In 1979 I appeared on a Maine Audubon TV program called “Woodburners” that examined the past, present and future of this most abundant of self-renewing energy resources. Most of us in the cast and crew had been heating with conventional log-wood for years, and what got us most excited was the future prospect for a new arrival in Maine: pelleted fuel.

Pellets are manufactured from wood products that normally go to waste: “trash” wood such as roadside saplings culled by road crews; limbs, tops and other residue of logging; sawdust and wood chip byproducts of lumber mills and wood manufacture; and cardboard and other wood fiber such as paper packaging that normally goes to clog our landfills. The raw material was ground, dried and compressed–through the same kind of equipment used to form livestock feed–into pencil eraser-sized biscuits of uniform size, dryness and (with minor variations depending on source) energy content.

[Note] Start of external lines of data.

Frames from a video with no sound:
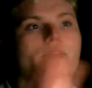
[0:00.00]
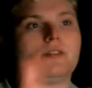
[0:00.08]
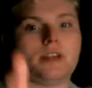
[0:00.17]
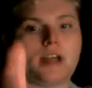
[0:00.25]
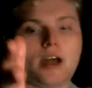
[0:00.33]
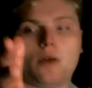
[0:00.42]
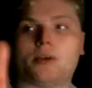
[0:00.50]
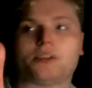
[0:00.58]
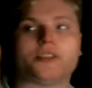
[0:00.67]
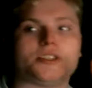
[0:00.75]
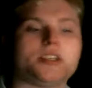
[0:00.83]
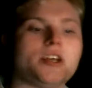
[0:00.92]
how much
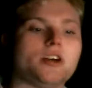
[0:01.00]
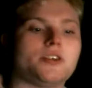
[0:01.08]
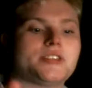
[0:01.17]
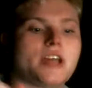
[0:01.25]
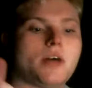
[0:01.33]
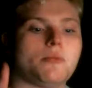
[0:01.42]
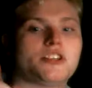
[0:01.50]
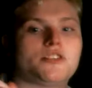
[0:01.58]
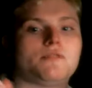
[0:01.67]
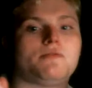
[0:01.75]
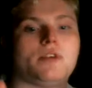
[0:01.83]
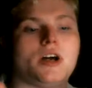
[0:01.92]
it tilts, how much
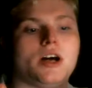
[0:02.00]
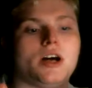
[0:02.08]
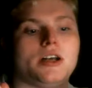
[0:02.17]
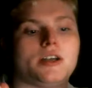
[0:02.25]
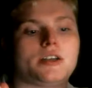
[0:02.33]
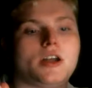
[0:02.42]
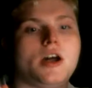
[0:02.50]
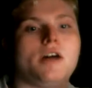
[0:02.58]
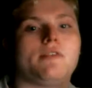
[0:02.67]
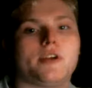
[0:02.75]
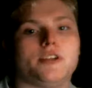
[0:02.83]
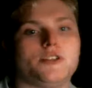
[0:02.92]

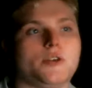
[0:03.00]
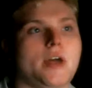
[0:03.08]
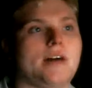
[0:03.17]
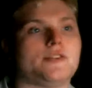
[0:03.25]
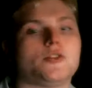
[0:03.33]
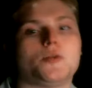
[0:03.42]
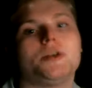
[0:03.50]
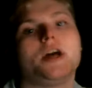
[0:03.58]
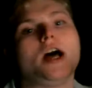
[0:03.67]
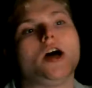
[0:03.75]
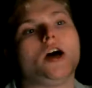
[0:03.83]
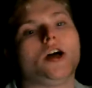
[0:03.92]
coverage you have. So
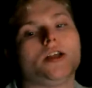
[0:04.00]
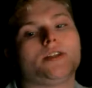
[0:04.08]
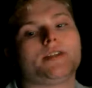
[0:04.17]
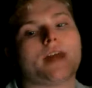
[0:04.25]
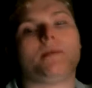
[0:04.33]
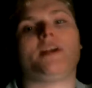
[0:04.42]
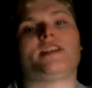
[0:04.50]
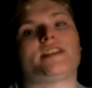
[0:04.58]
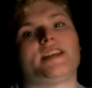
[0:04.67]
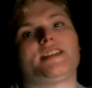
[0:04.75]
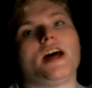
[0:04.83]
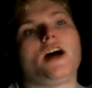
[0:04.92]
that means
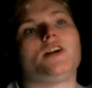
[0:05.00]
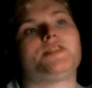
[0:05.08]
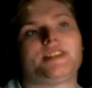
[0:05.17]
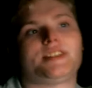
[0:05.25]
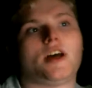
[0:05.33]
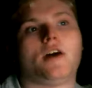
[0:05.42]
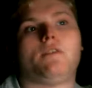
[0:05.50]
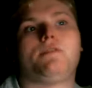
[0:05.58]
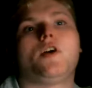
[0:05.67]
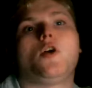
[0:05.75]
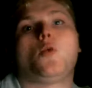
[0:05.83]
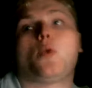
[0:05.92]
it tells itself
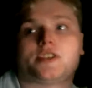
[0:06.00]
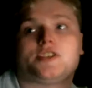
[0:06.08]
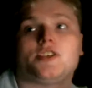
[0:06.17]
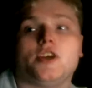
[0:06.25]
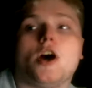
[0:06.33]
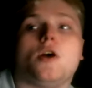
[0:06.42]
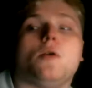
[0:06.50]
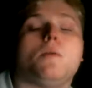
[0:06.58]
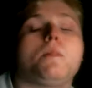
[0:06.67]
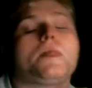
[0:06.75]
where to go.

For the first time, pellets promised to convert wood into a uniform, concentrated product that could be delivered to a heating fire every bit as easily as coal, oil or gas. Loose, dry and easily transferred by auger, conveyor or simple gravity, it could be transported at a competitive price, in bulk, to industry or in convenient bags to homeowners in the country as well in cities and towns. We foresaw a second revolution in wood energy.

Ecological Benefits

Maine and Eastern Canada as well as the Pacific Northwest on each side of the border stood to benefit from increased use of wood pellets. Both areas are heavily forested and logged for lumber and wood pulp. Pelletizing the slash would clean up the woods while adding jobs to their often-troubled economies.